Market concerns are visible in Tunisia’s bond yields – a reflection of how much the government would have to pay to borrow in international capital markets – which have climbed to nearly 16%.

That is more than double what Pakistan has to pay, though it also has a B- credit rating and relies heavily on IMF help, and is much higher than the 9% paid by Ecuador, which has recently defaulted.

“They clearly need to get an IMF programme, rebuild their resources and then tap the market in three years or so,” said Viktor Szabo at ABRDN in London, which holds Tunisian debt.


Last week Central Bank Governor Marouane Abassi warned that financing the budget internally carried economic risks including boosting inflation, reducing the bank’s reserves and weakening the currency.
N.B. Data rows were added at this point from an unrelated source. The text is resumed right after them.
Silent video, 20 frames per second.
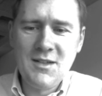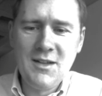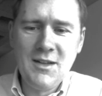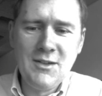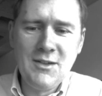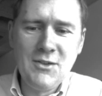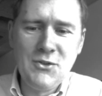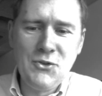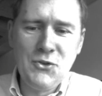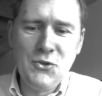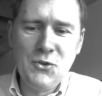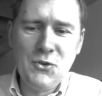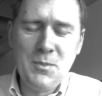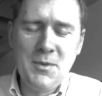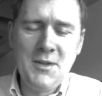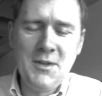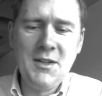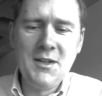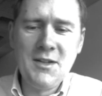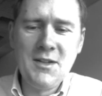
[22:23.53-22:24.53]

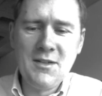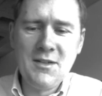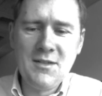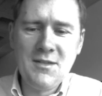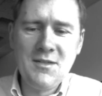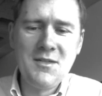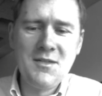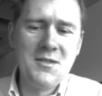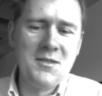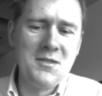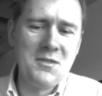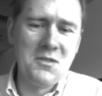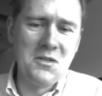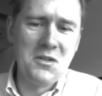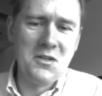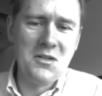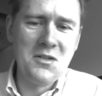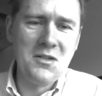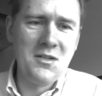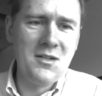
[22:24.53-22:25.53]
Indo-European
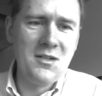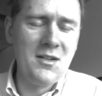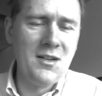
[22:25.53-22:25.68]
uh,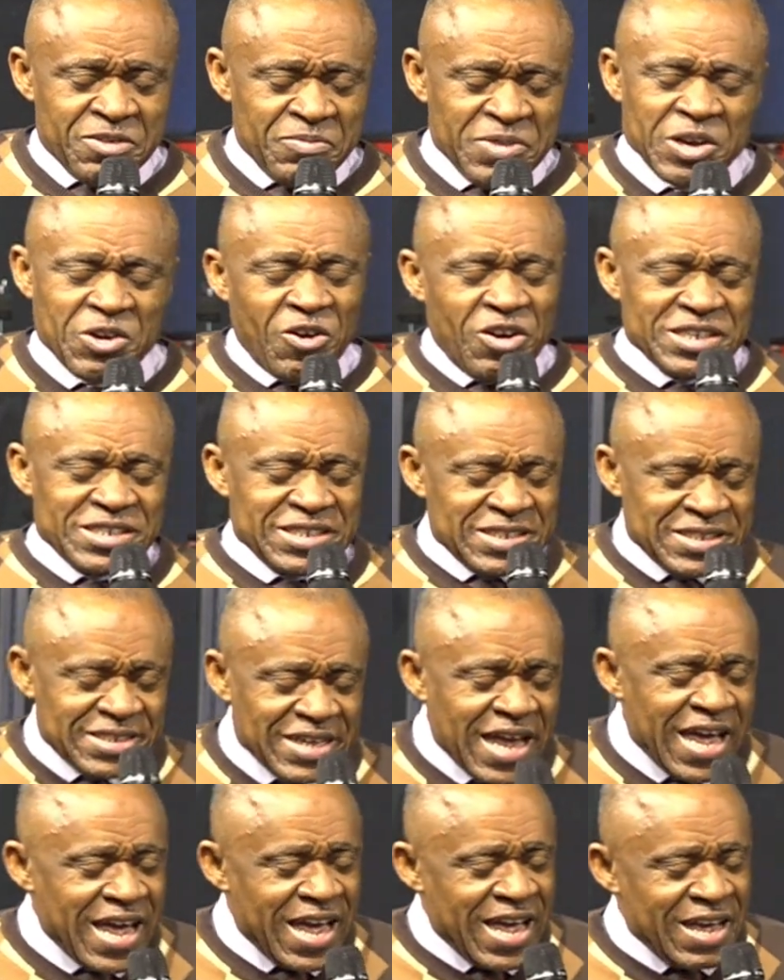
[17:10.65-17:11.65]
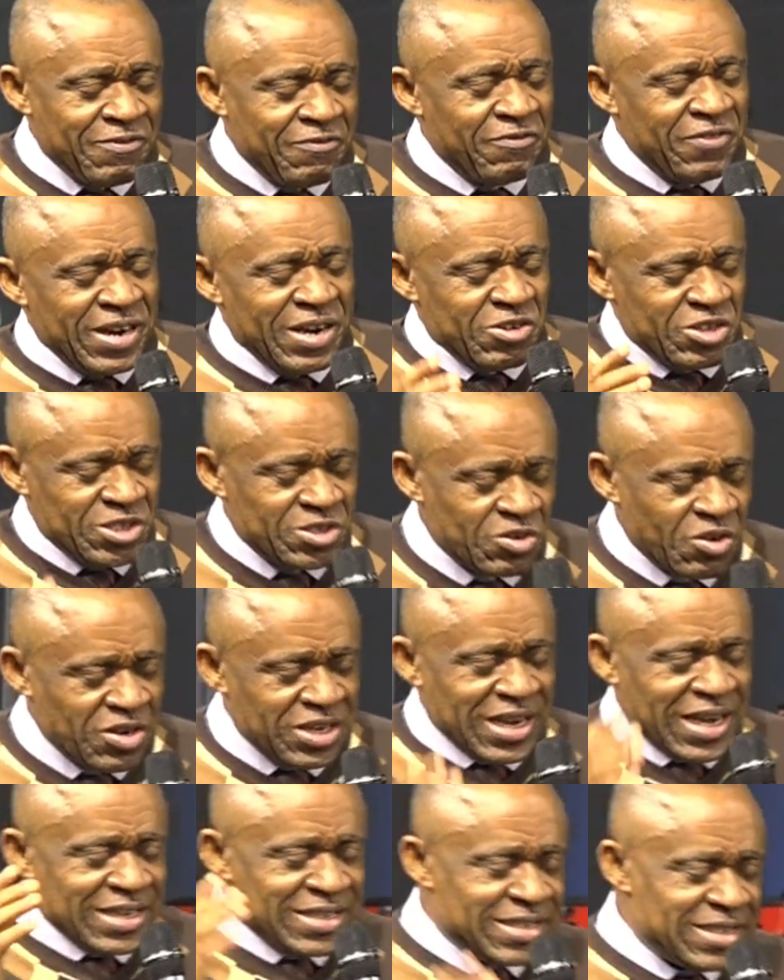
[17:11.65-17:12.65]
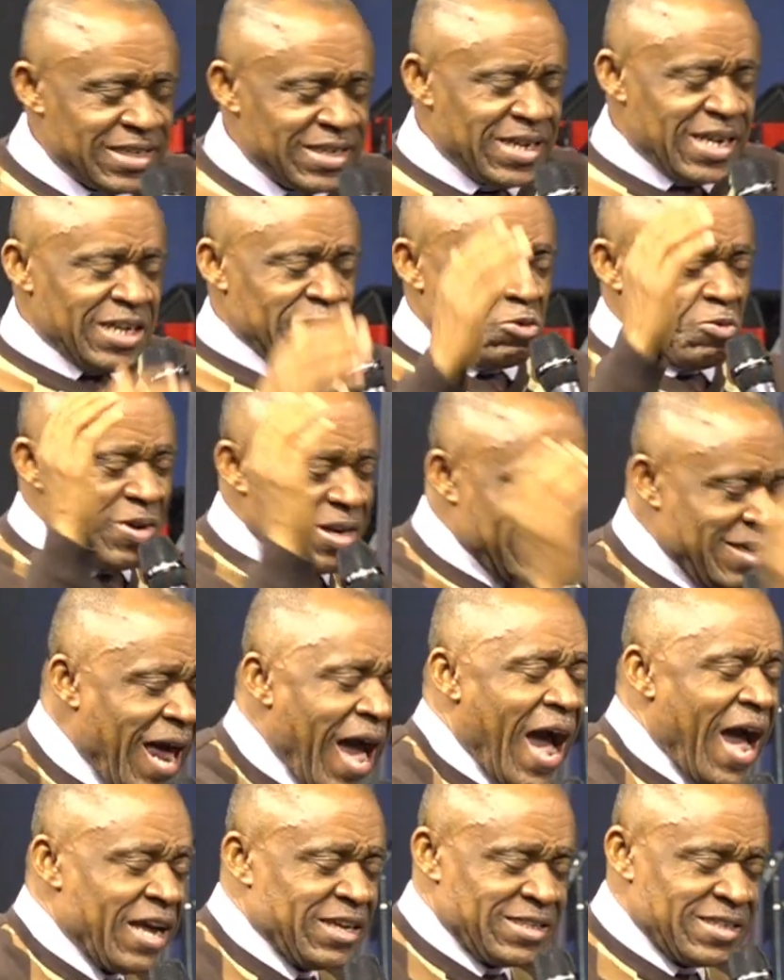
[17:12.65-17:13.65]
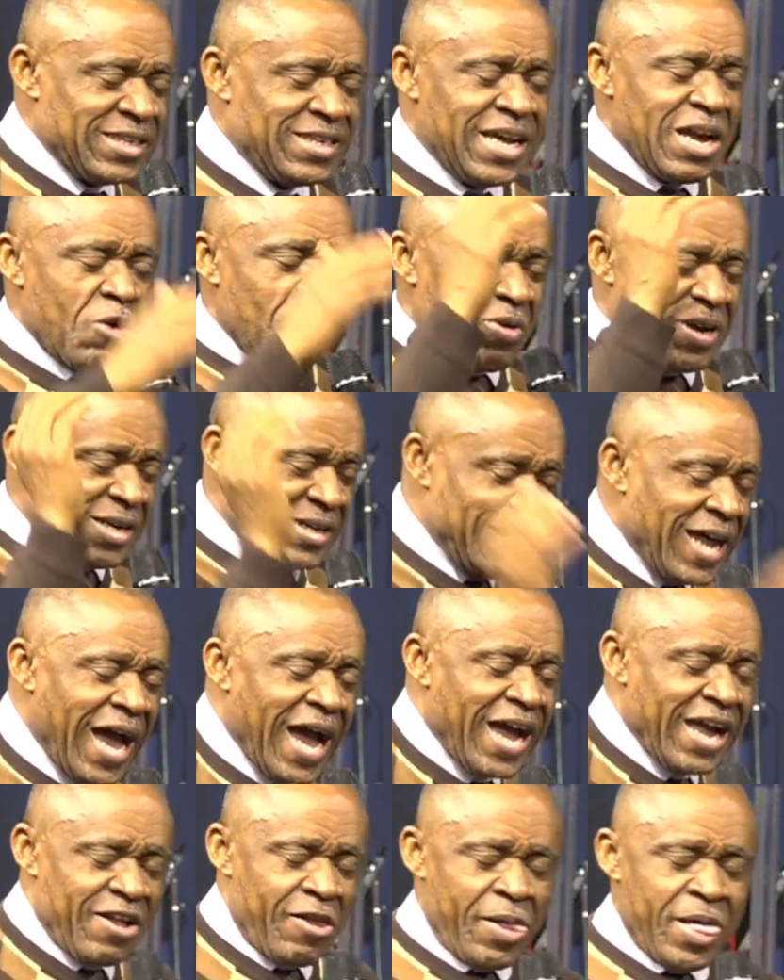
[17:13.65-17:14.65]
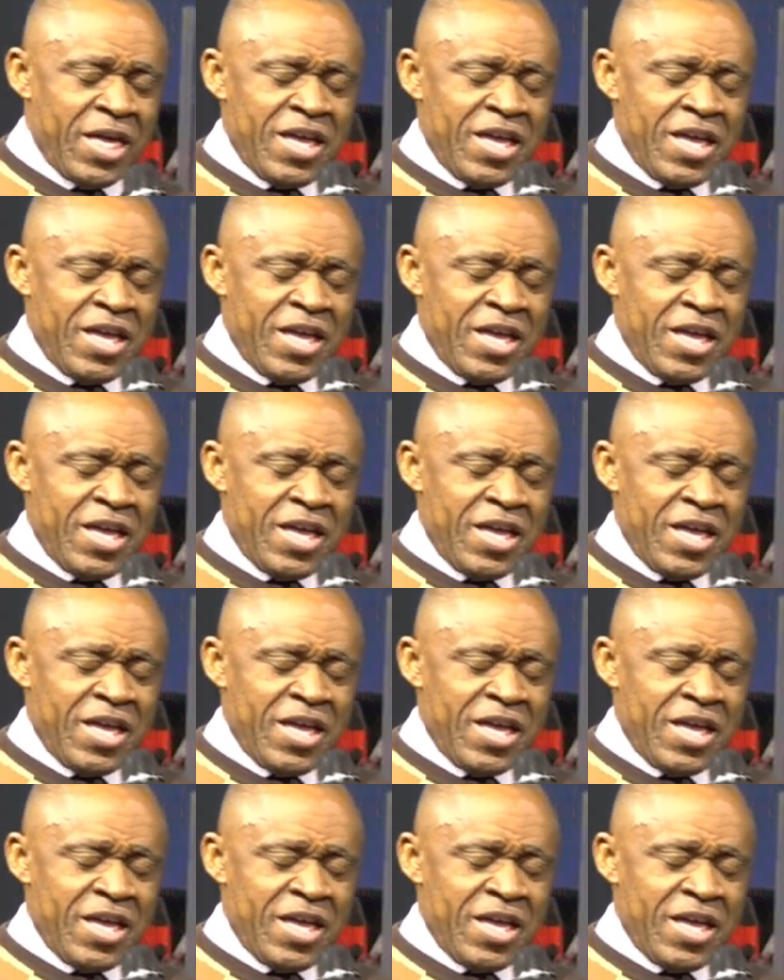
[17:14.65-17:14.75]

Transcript: because he said, every soul that sinners will die, sinner will die.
“When would there be a failure? Nobody has a clear picture of Tunisian finances,” said a diplomat in Tunis.

Abassi is emerging as a central figure in efforts to save the economy and is preparing proposals to discuss with the IMF, said the diplomat.

Last week the governor said Tunisia’s friends stood ready to help it. But they may have little support to offer without an IMF deal in place.

That would likely require two politically contentious manoeuvres that Tunisia has not yet laid out – an inclusive constitutional roadmap and a set of credible economic reforms.

Saied has brushed aside much of the 2014 constitution and said he can appoint a committee to amend the document and put it to a referendum, adding he would hold a dialogue on it with Tunisians.

So far he has shown little inclination to work with Tunisia’s other major political or civil society forces – something that could scupper his chances of getting donors on board.

Recognising his government to the extent of agreeing loan deals without the inclusive process they have called for “would be a complex question”, said the diplomat.

Going it alone would also leave Saied without the broad-based support he may need from unions or political parties whose overtures he has so far spurned for the sort of unpopular reforms that could be required for a deal.

His public pronouncements have focused not on readying Tunisians for a looming financial crisis and steps that may be needed to avert it, but on extra money he hopes to raise by tackling corruption.

Successive Tunisian governments have stumbled on the difficulty of agreeing unpopular reforms after a decade of perceived economic decline. To do so now, Saied may have to push aside his apparently unilateral instincts and start working with others.